### Data to use
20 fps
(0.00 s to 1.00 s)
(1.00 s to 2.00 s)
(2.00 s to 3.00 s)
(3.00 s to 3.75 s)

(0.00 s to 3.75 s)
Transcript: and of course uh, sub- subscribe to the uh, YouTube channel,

* * *

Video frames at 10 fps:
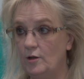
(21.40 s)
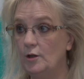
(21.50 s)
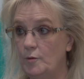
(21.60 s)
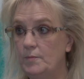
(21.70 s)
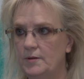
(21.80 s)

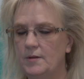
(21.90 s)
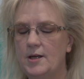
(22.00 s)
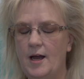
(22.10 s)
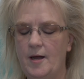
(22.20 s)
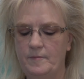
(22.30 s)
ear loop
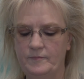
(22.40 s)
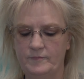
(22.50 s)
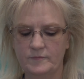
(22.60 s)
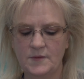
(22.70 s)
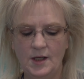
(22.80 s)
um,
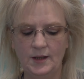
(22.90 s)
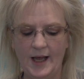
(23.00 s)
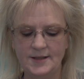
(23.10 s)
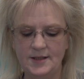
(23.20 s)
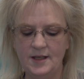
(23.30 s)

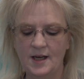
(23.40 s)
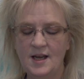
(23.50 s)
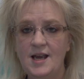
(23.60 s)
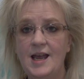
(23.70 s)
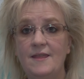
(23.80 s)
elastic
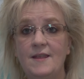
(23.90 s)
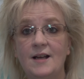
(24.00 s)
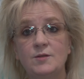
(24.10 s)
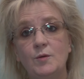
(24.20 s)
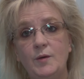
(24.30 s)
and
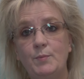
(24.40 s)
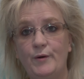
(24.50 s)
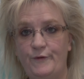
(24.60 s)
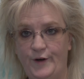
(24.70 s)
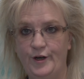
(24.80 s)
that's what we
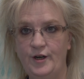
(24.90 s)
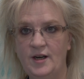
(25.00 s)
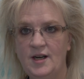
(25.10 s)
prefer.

### Problem
An exact, complete copy of the lines above from the one with "(0.00 s to 1.00 s)" through the one with "Transcript: and of" is the whole answer.

### Answer to the problem
(0.00 s to 1.00 s)
(1.00 s to 2.00 s)
(2.00 s to 3.00 s)
(3.00 s to 3.75 s)

(0.00 s to 3.75 s)
Transcript: and of course uh, sub- subscribe to the uh, YouTube channel,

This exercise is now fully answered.